Gelombang migrasi ketiga datang dari Formosa atau Taiwan sekitar 6.000-5.000 tahun yang lalu.
Meski datang terakhir, Herawati berkata bahwa orang-orang Formosa juga turut berpengaruh terhadap bahasa astronesia yang sekarang digunakan.
Meski demikian, pencampuran genetika tak berhenti sampai di situ.
Diapit oleh Samudra Hindia dan Samudra Pasifik, Indonesia yang merupakan pusat perdagangan dunia memungkinkan percampuran genetik terjadi lebih banyak.
“Jadi ketika DNA seseorang dites, nanti bisa didapatkan ada China, India, dan Eropa.
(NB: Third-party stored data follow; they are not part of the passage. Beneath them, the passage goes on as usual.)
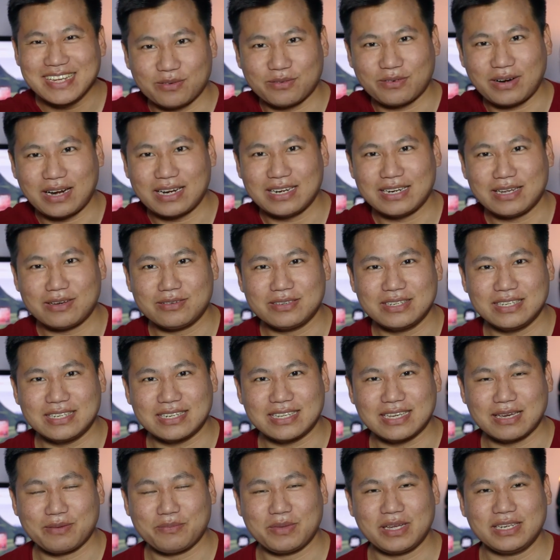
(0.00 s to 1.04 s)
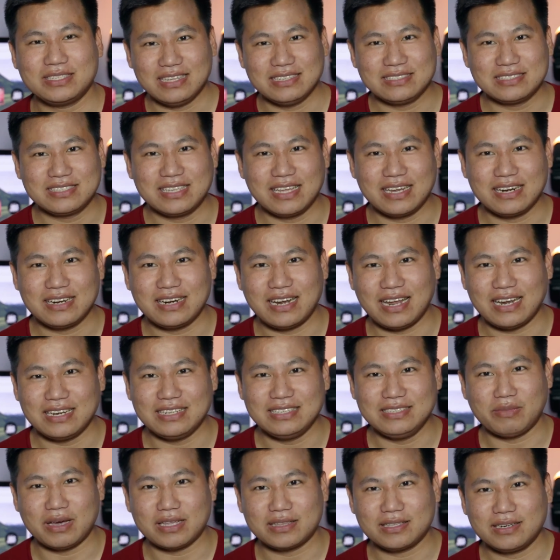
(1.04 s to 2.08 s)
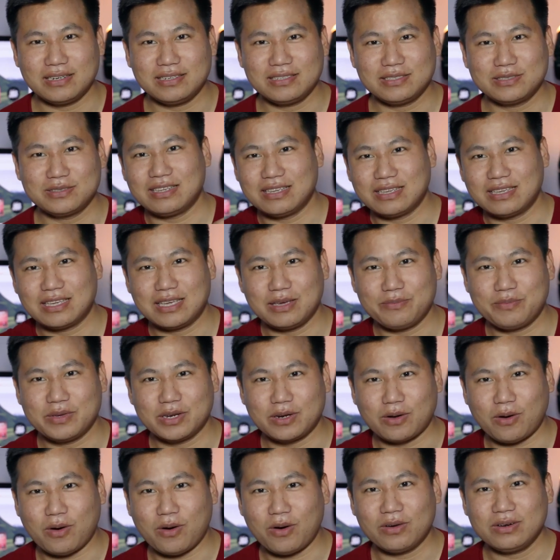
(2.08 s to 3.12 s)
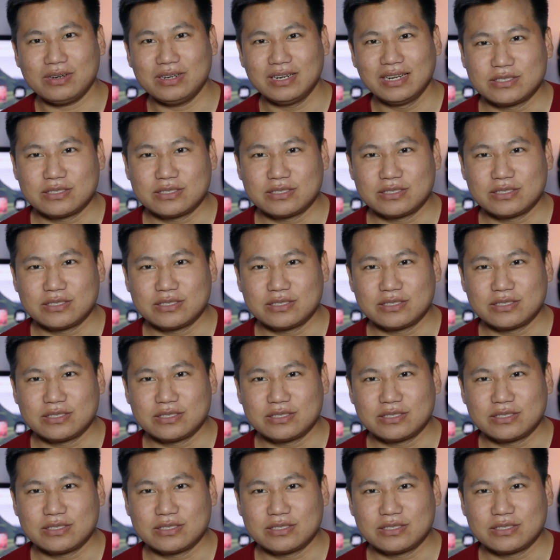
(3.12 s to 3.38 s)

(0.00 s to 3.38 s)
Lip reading: write down in comment, is there any method to keep it on.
Kalau Minang kita sudah periksa, ada Eropanya karena itu kawasan maritim,” kata Herawati.
Penelitian Herawati dan koleganya pada tahun 2017 menggunakan sampel DNA dari 500 orang yang berasal dari 25 tempat di regional Asia.
Dia juga membandingkan genetika yang telah tersedia di bank genetika dari penelitian sebelumnya.
Anggota Akademi Ilmu Pengetahuan Indonesia (AIPI) itu menuturkan, dalam konteks indonesia, tidak ada genetika dominan yang menguasai dari barat ke timur. Dari ujung utara, genetika Austro-asiatik lebih banyak.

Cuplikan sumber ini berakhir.